Brief:
The result should be an exact copy of only the lines from the one holding "[359.21-359.91s]" through the last line of the data below, please, without pictures.

§

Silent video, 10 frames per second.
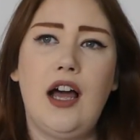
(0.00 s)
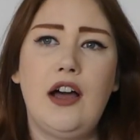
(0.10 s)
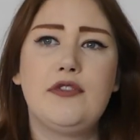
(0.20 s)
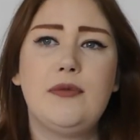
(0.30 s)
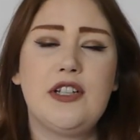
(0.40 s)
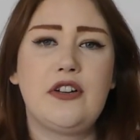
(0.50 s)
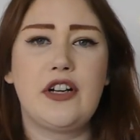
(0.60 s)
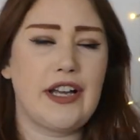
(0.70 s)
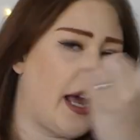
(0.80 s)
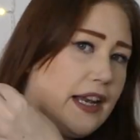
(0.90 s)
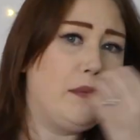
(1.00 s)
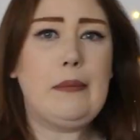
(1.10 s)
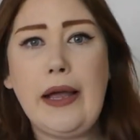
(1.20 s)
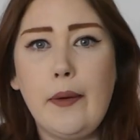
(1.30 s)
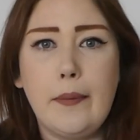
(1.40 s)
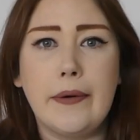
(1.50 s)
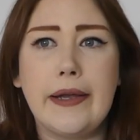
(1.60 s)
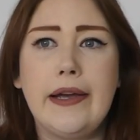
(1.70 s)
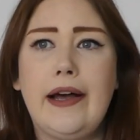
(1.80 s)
have to make sure I don't get any makeup on it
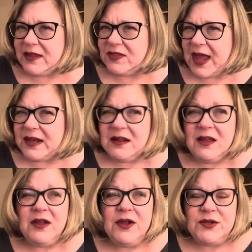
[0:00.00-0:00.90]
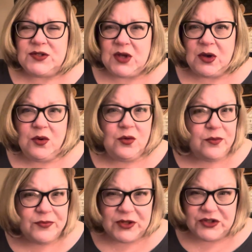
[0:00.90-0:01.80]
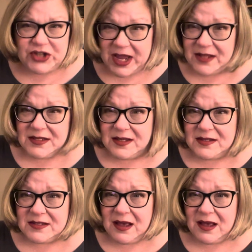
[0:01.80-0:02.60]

that. So the chances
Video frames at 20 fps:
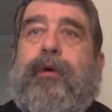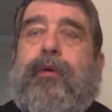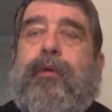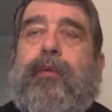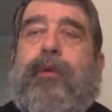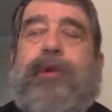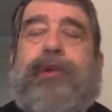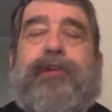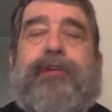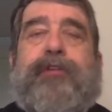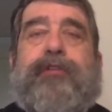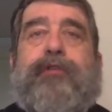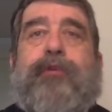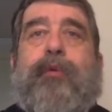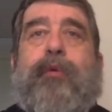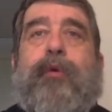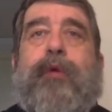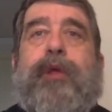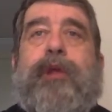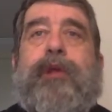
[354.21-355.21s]
What
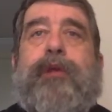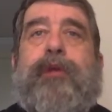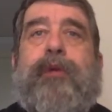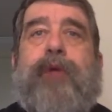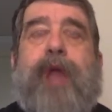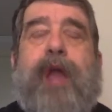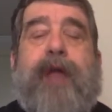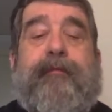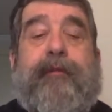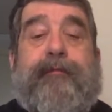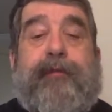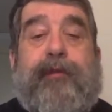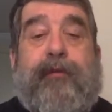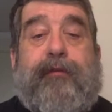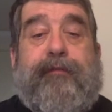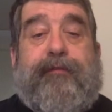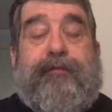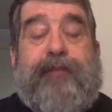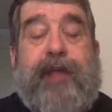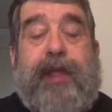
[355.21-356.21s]
story do you have of
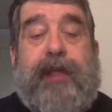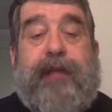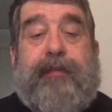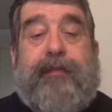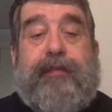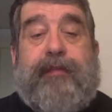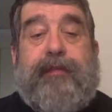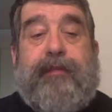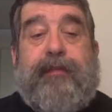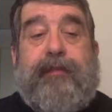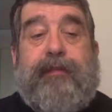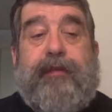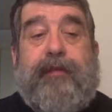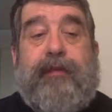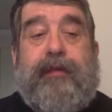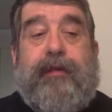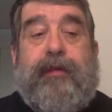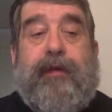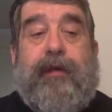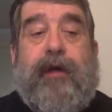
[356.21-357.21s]
your faith,
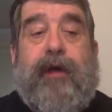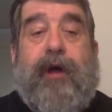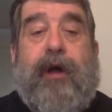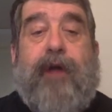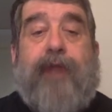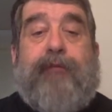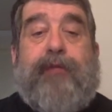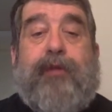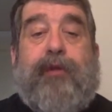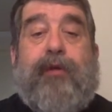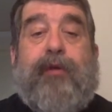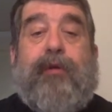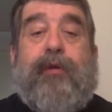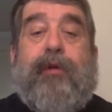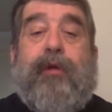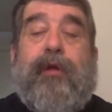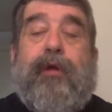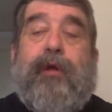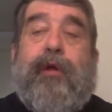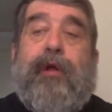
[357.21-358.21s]
of your
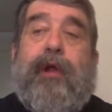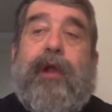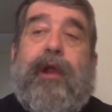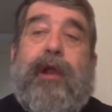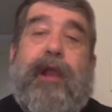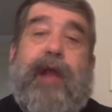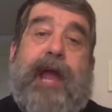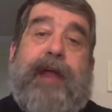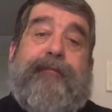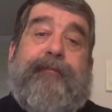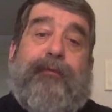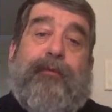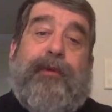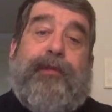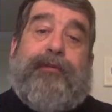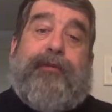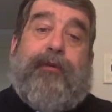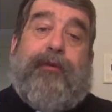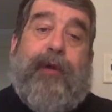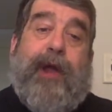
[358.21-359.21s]
life
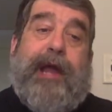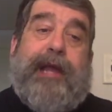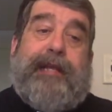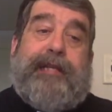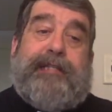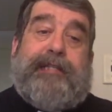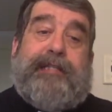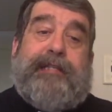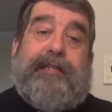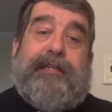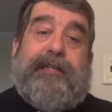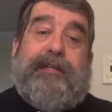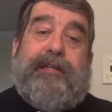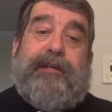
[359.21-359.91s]
with Christ?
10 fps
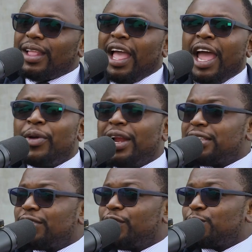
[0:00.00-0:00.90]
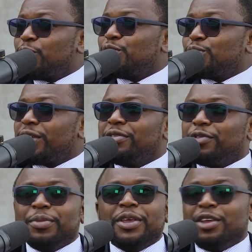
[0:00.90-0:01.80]
I realized that Facebook is working
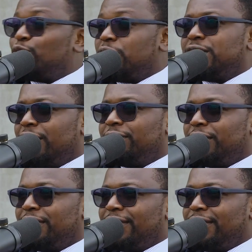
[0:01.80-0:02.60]
for me in 2011.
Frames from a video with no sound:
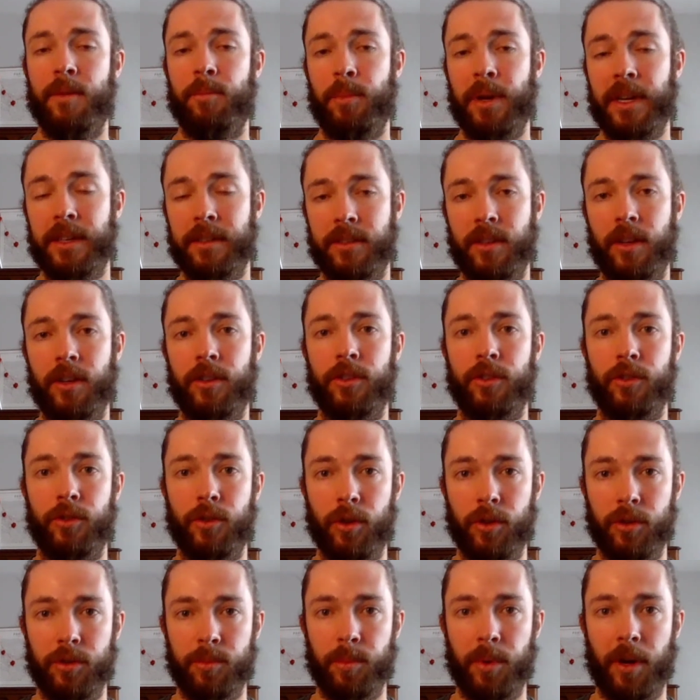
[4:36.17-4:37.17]
based on your
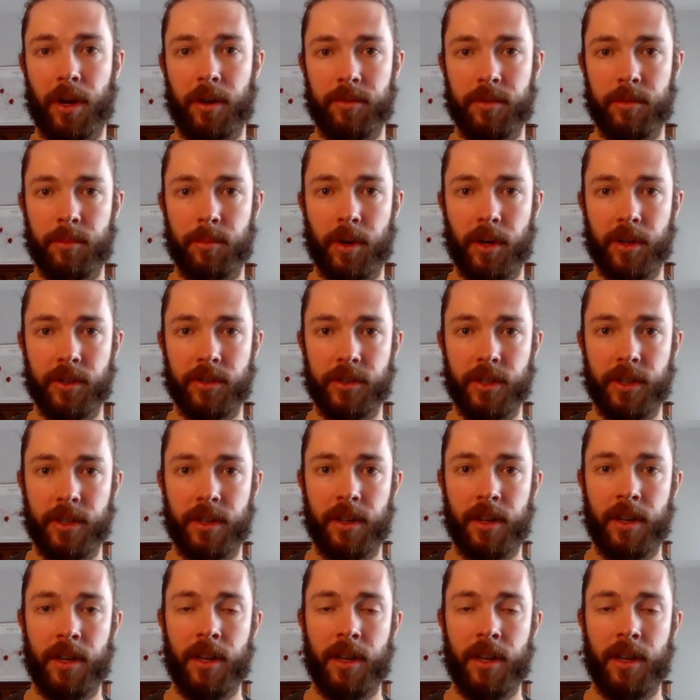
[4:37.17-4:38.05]
gross profit margin.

§

Reply:
[359.21-359.91s]
with Christ?
10 fps
[0:00.00-0:00.90]
[0:00.90-0:01.80]
I realized that Facebook is working
[0:01.80-0:02.60]
for me in 2011.
Frames from a video with no sound:
[4:36.17-4:37.17]
based on your
[4:37.17-4:38.05]
gross profit margin.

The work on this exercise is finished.